Il silenzio della routine scolastica è stato spezzato all’improvviso dal rombo assordante di decine di motori che si avvicinavano ad alta velocità. In un attimo, la quiete di un pomeriggio qualunque si è trasformata in un incubo a occhi aperti, fatto di urla, spari e terrore puro. Un gruppo di uomini pesantemente armati ha fatto irruzione all’interno del perimetro dell’istituto, scatenando il panico tra gli studenti e il personale presente. La violenza cieca e fulminea degli assalitori non ha lasciato tempo per cercare un riparo sicuro, trasformando un luogo che avrebbe dovuto garantire crescita e protezione in un teatro di sangue e disperazione, dove a pagare il prezzo più alto sono state vite innocenti.
L’assalto alla scuola di Iluke Bunu
La drammatica vicenda si è consumata nella Nigeria centrale, per la precisione all’interno dello Stato di Kogi. Un commando composto da un gran numero di banditi armati ha preso d’assalto una scuola secondaria pubblica a Iluke Bunu. Secondo le prime ricostruzioni fornite dalle autorità locali, i criminali sono arrivati sul posto a bordo di circa quaranta motociclette, un modus operandi tipico delle bande che colpiscono le aree rurali e isolate. L’obiettivo primario di questa incursione fulminea era, con ogni probabilità, il rapimento di massa di studenti e residenti della zona, una pratica purtroppo sempre più diffusa nella regione per l’estorsione di riscatti.

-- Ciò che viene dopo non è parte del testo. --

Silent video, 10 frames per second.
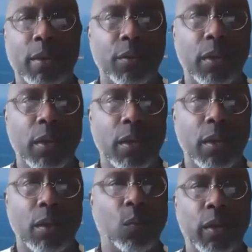healthy.
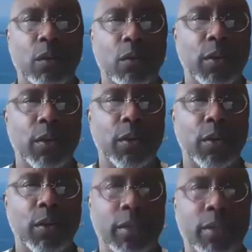We're going
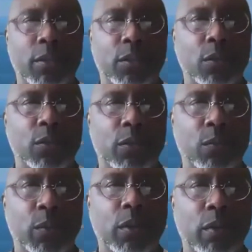to, as an
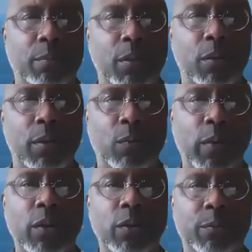institution, we're going to build
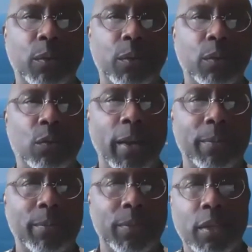in wellness
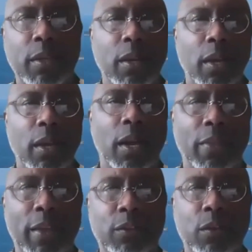programs
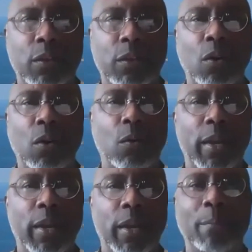that's going to
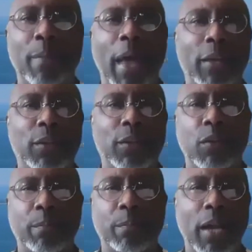always impact
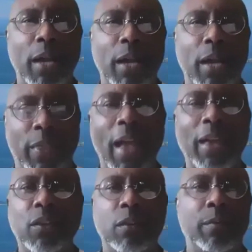you in a positive way.
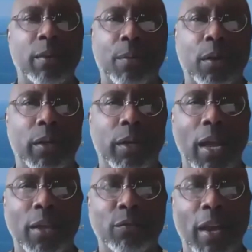That's going to be a part of
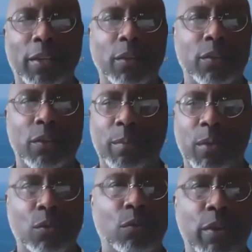the contract. There's going
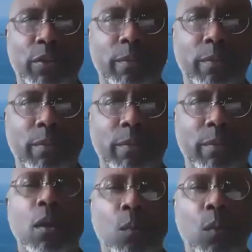to be no question about
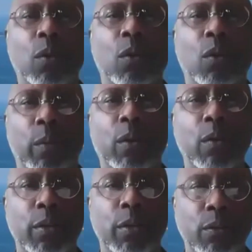it. What are we
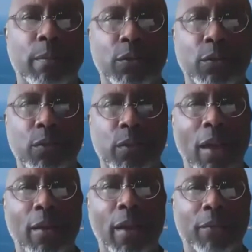going to do to make sure
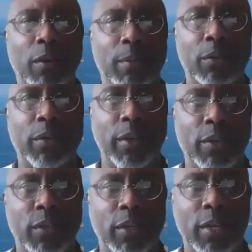that our
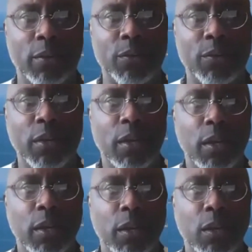African-American educators,
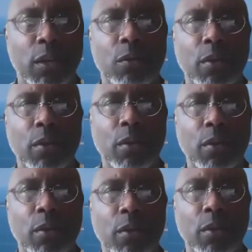
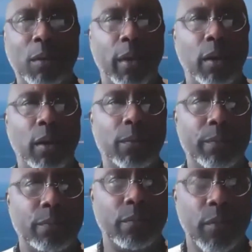be well?
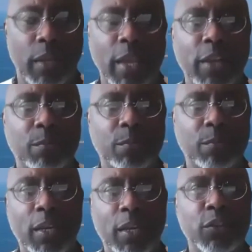And that should
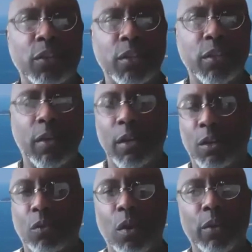be an initiative
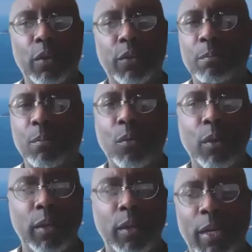across the
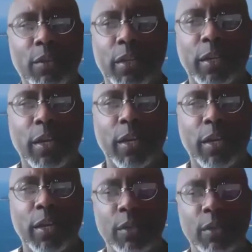board in any
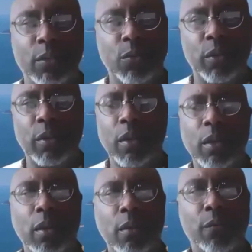educational institution,
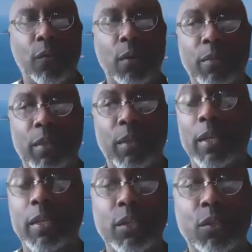from
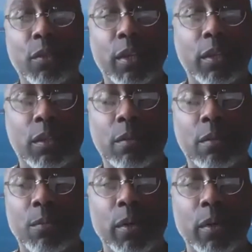the district
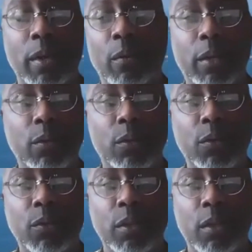to the board of
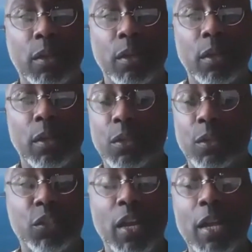directors,
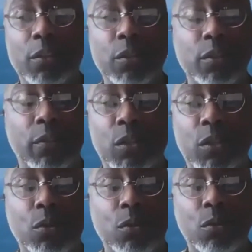to the chancellors of the
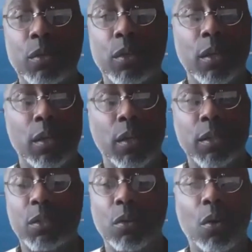schools,
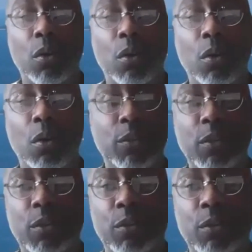to all the
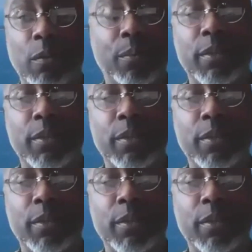administrators, from the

Il bilancio delle vittime e lo scontro
Il bilancio finale dell’aggressione è tragico e conta tre vittime accertate. Tra i rimasti uccisi c’è un bambino di soli sei anni, la cui vita è stata spezzata dalla furia dei proiettili. Insieme a lui ha perso la vita anche il vicepreside della scuola, un uomo di settant’anni che si trovava sul posto al momento dell’irruzione. Fortunatamente, il piano dei criminali è stato parzialmente sventato grazie al tempestivo intervento delle forze di sicurezza. Gli agenti hanno ingaggiato un violento scontro a fuoco con gli assalitori, riuscendo a respingere la minaccia e costringendo i banditi a fuggire nella boscaglia circostante. Durante la sparatoria è rimasto ucciso anche uno degli aggressori, come confermato ufficialmente in un comunicato della polizia locale.
L’emergenza dei rapimenti nel paese
Questo attacco rappresenta solo l’ultimo episodio di una lunghissima scia di violenza che sta flagellando la Nigeria, un paese costantemente alle prese con una grave crisi di sicurezza. Le bande criminali colpiscono con regolarità le comunità più vulnerabili e le scuole, sfruttando le scarse misure di sicurezza dei territori rurali. Negli ultimi mesi, i rapimenti di scolari hanno subìto un incremento preoccupante, un fenomeno drammatico che ha già costretto le autorità a disporre la chiusura temporanea di diversi istituti scolastici nelle aree settentrionali e centrali della nazione, nel disperato tentativo di proteggere la vita dei più giovani.